* _YOUR TASK_
Every record below needs to be retyped exactly as it appears.

* _MATERIAL PROVIDED_
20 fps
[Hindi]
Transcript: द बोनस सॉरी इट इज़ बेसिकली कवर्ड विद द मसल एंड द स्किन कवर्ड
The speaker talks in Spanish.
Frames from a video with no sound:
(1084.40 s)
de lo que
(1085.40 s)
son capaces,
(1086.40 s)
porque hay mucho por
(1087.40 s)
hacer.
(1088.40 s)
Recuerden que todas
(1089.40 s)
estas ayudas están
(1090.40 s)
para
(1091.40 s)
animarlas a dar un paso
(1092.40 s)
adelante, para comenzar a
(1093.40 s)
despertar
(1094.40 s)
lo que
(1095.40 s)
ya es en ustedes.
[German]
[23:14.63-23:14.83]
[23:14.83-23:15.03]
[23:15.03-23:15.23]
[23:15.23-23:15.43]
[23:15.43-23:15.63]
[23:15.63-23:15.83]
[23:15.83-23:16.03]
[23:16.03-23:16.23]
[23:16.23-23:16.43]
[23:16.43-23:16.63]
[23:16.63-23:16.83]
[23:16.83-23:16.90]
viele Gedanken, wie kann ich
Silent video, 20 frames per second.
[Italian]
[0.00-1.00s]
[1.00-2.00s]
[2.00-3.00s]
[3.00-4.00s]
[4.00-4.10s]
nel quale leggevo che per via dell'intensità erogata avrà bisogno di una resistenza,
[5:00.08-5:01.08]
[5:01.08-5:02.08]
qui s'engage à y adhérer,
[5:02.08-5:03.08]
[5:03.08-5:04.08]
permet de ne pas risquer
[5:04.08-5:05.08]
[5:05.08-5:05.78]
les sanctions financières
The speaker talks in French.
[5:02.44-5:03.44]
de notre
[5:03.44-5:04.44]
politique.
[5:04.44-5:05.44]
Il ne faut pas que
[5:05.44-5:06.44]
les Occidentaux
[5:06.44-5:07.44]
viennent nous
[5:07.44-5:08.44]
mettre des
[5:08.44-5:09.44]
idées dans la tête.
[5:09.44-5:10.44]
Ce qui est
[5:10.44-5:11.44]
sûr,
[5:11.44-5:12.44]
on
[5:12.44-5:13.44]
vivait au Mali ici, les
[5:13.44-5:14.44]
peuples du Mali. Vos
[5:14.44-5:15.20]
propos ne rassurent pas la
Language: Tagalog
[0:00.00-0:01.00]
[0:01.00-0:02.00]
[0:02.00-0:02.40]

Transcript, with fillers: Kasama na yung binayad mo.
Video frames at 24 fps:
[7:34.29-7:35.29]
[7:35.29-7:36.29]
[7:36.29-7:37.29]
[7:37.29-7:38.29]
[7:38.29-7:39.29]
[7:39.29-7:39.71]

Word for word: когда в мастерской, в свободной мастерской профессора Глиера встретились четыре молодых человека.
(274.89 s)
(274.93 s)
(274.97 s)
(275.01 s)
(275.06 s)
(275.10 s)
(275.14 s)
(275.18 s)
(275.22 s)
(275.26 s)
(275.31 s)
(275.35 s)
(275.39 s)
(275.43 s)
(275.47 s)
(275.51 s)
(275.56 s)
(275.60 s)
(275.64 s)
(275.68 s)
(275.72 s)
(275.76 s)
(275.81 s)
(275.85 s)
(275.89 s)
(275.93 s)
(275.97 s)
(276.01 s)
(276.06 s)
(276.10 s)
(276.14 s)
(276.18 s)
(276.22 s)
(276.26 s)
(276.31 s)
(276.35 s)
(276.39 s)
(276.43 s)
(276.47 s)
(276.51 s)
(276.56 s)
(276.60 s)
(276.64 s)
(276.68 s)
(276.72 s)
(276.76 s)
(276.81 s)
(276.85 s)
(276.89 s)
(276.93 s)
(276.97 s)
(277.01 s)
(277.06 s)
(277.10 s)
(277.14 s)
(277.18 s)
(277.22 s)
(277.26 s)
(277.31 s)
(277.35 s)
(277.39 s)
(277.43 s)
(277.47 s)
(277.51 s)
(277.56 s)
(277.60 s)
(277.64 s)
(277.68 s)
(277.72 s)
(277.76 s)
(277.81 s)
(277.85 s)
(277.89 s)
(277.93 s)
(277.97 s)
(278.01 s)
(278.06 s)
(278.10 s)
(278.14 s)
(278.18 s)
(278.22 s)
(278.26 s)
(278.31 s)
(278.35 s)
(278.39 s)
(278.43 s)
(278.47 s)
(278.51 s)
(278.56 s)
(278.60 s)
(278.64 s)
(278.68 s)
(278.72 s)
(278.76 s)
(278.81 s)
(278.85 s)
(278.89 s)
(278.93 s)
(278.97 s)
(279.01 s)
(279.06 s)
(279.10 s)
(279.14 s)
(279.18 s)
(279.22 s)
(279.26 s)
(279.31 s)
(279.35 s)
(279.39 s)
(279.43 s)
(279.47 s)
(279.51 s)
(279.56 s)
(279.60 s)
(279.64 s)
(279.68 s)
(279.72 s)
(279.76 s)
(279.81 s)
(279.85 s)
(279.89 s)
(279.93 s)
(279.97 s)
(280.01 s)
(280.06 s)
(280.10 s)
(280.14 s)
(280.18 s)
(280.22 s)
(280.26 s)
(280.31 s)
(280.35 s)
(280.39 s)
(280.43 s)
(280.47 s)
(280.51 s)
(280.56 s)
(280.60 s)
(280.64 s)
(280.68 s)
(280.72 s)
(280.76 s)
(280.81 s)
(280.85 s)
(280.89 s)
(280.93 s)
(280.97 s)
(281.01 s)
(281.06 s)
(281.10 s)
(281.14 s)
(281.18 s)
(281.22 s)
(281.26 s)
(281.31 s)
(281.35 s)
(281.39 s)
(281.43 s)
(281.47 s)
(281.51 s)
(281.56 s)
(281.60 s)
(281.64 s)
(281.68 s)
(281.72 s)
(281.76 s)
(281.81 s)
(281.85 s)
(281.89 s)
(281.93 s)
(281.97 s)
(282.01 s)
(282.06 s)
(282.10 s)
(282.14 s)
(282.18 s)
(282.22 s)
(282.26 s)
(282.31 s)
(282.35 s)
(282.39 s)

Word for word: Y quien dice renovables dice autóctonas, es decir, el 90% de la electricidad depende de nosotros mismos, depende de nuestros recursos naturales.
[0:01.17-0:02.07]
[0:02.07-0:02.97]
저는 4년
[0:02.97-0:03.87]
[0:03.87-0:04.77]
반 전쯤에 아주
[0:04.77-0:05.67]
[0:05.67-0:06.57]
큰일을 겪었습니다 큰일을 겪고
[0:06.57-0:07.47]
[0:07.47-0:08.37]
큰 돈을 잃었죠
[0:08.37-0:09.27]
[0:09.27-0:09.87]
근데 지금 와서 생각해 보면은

* _ANSWER FOR THE TASK_
20 fps
[Hindi]
Transcript: द बोनस सॉरी इट इज़ बेसिकली कवर्ड विद द मसल एंड द स्किन कवर्ड
The speaker talks in Spanish.
Frames from a video with no sound:
(1084.40 s)
de lo que
(1085.40 s)
son capaces,
(1086.40 s)
porque hay mucho por
(1087.40 s)
hacer.
(1088.40 s)
Recuerden que todas
(1089.40 s)
estas ayudas están
(1090.40 s)
para
(1091.40 s)
animarlas a dar un paso
(1092.40 s)
adelante, para comenzar a
(1093.40 s)
despertar
(1094.40 s)
lo que
(1095.40 s)
ya es en ustedes.
[German]
[23:14.63-23:14.83]
[23:14.83-23:15.03]
[23:15.03-23:15.23]
[23:15.23-23:15.43]
[23:15.43-23:15.63]
[23:15.63-23:15.83]
[23:15.83-23:16.03]
[23:16.03-23:16.23]
[23:16.23-23:16.43]
[23:16.43-23:16.63]
[23:16.63-23:16.83]
[23:16.83-23:16.90]
viele Gedanken, wie kann ich
Silent video, 20 frames per second.
[Italian]
[0.00-1.00s]
[1.00-2.00s]
[2.00-3.00s]
[3.00-4.00s]
[4.00-4.10s]
nel quale leggevo che per via dell'intensità erogata avrà bisogno di una resistenza,
[5:00.08-5:01.08]
[5:01.08-5:02.08]
qui s'engage à y adhérer,
[5:02.08-5:03.08]
[5:03.08-5:04.08]
permet de ne pas risquer
[5:04.08-5:05.08]
[5:05.08-5:05.78]
les sanctions financières
The speaker talks in French.
[5:02.44-5:03.44]
de notre
[5:03.44-5:04.44]
politique.
[5:04.44-5:05.44]
Il ne faut pas que
[5:05.44-5:06.44]
les Occidentaux
[5:06.44-5:07.44]
viennent nous
[5:07.44-5:08.44]
mettre des
[5:08.44-5:09.44]
idées dans la tête.
[5:09.44-5:10.44]
Ce qui est
[5:10.44-5:11.44]
sûr,
[5:11.44-5:12.44]
on
[5:12.44-5:13.44]
vivait au Mali ici, les
[5:13.44-5:14.44]
peuples du Mali. Vos
[5:14.44-5:15.20]
propos ne rassurent pas la
Language: Tagalog
[0:00.00-0:01.00]
[0:01.00-0:02.00]
[0:02.00-0:02.40]

Transcript, with fillers: Kasama na yung binayad mo.
Video frames at 24 fps:
[7:34.29-7:35.29]
[7:35.29-7:36.29]
[7:36.29-7:37.29]
[7:37.29-7:38.29]
[7:38.29-7:39.29]
[7:39.29-7:39.71]

Word for word: когда в мастерской, в свободной мастерской профессора Глиера встретились четыре молодых человека.
(274.89 s)
(274.93 s)
(274.97 s)
(275.01 s)
(275.06 s)
(275.10 s)
(275.14 s)
(275.18 s)
(275.22 s)
(275.26 s)
(275.31 s)
(275.35 s)
(275.39 s)
(275.43 s)
(275.47 s)
(275.51 s)
(275.56 s)
(275.60 s)
(275.64 s)
(275.68 s)
(275.72 s)
(275.76 s)
(275.81 s)
(275.85 s)
(275.89 s)
(275.93 s)
(275.97 s)
(276.01 s)
(276.06 s)
(276.10 s)
(276.14 s)
(276.18 s)
(276.22 s)
(276.26 s)
(276.31 s)
(276.35 s)
(276.39 s)
(276.43 s)
(276.47 s)
(276.51 s)
(276.56 s)
(276.60 s)
(276.64 s)
(276.68 s)
(276.72 s)
(276.76 s)
(276.81 s)
(276.85 s)
(276.89 s)
(276.93 s)
(276.97 s)
(277.01 s)
(277.06 s)
(277.10 s)
(277.14 s)
(277.18 s)
(277.22 s)
(277.26 s)
(277.31 s)
(277.35 s)
(277.39 s)
(277.43 s)
(277.47 s)
(277.51 s)
(277.56 s)
(277.60 s)
(277.64 s)
(277.68 s)
(277.72 s)
(277.76 s)
(277.81 s)
(277.85 s)
(277.89 s)
(277.93 s)
(277.97 s)
(278.01 s)
(278.06 s)
(278.10 s)
(278.14 s)
(278.18 s)
(278.22 s)
(278.26 s)
(278.31 s)
(278.35 s)
(278.39 s)
(278.43 s)
(278.47 s)
(278.51 s)
(278.56 s)
(278.60 s)
(278.64 s)
(278.68 s)
(278.72 s)
(278.76 s)
(278.81 s)
(278.85 s)
(278.89 s)
(278.93 s)
(278.97 s)
(279.01 s)
(279.06 s)
(279.10 s)
(279.14 s)
(279.18 s)
(279.22 s)
(279.26 s)
(279.31 s)
(279.35 s)
(279.39 s)
(279.43 s)
(279.47 s)
(279.51 s)
(279.56 s)
(279.60 s)
(279.64 s)
(279.68 s)
(279.72 s)
(279.76 s)
(279.81 s)
(279.85 s)
(279.89 s)
(279.93 s)
(279.97 s)
(280.01 s)
(280.06 s)
(280.10 s)
(280.14 s)
(280.18 s)
(280.22 s)
(280.26 s)
(280.31 s)
(280.35 s)
(280.39 s)
(280.43 s)
(280.47 s)
(280.51 s)
(280.56 s)
(280.60 s)
(280.64 s)
(280.68 s)
(280.72 s)
(280.76 s)
(280.81 s)
(280.85 s)
(280.89 s)
(280.93 s)
(280.97 s)
(281.01 s)
(281.06 s)
(281.10 s)
(281.14 s)
(281.18 s)
(281.22 s)
(281.26 s)
(281.31 s)
(281.35 s)
(281.39 s)
(281.43 s)
(281.47 s)
(281.51 s)
(281.56 s)
(281.60 s)
(281.64 s)
(281.68 s)
(281.72 s)
(281.76 s)
(281.81 s)
(281.85 s)
(281.89 s)
(281.93 s)
(281.97 s)
(282.01 s)
(282.06 s)
(282.10 s)
(282.14 s)
(282.18 s)
(282.22 s)
(282.26 s)
(282.31 s)
(282.35 s)
(282.39 s)

Word for word: Y quien dice renovables dice autóctonas, es decir, el 90% de la electricidad depende de nosotros mismos, depende de nuestros recursos naturales.
[0:01.17-0:02.07]
[0:02.07-0:02.97]
저는 4년
[0:02.97-0:03.87]
[0:03.87-0:04.77]
반 전쯤에 아주
[0:04.77-0:05.67]
[0:05.67-0:06.57]
큰일을 겪었습니다 큰일을 겪고
[0:06.57-0:07.47]
[0:07.47-0:08.37]
큰 돈을 잃었죠
[0:08.37-0:09.27]
[0:09.27-0:09.87]
근데 지금 와서 생각해 보면은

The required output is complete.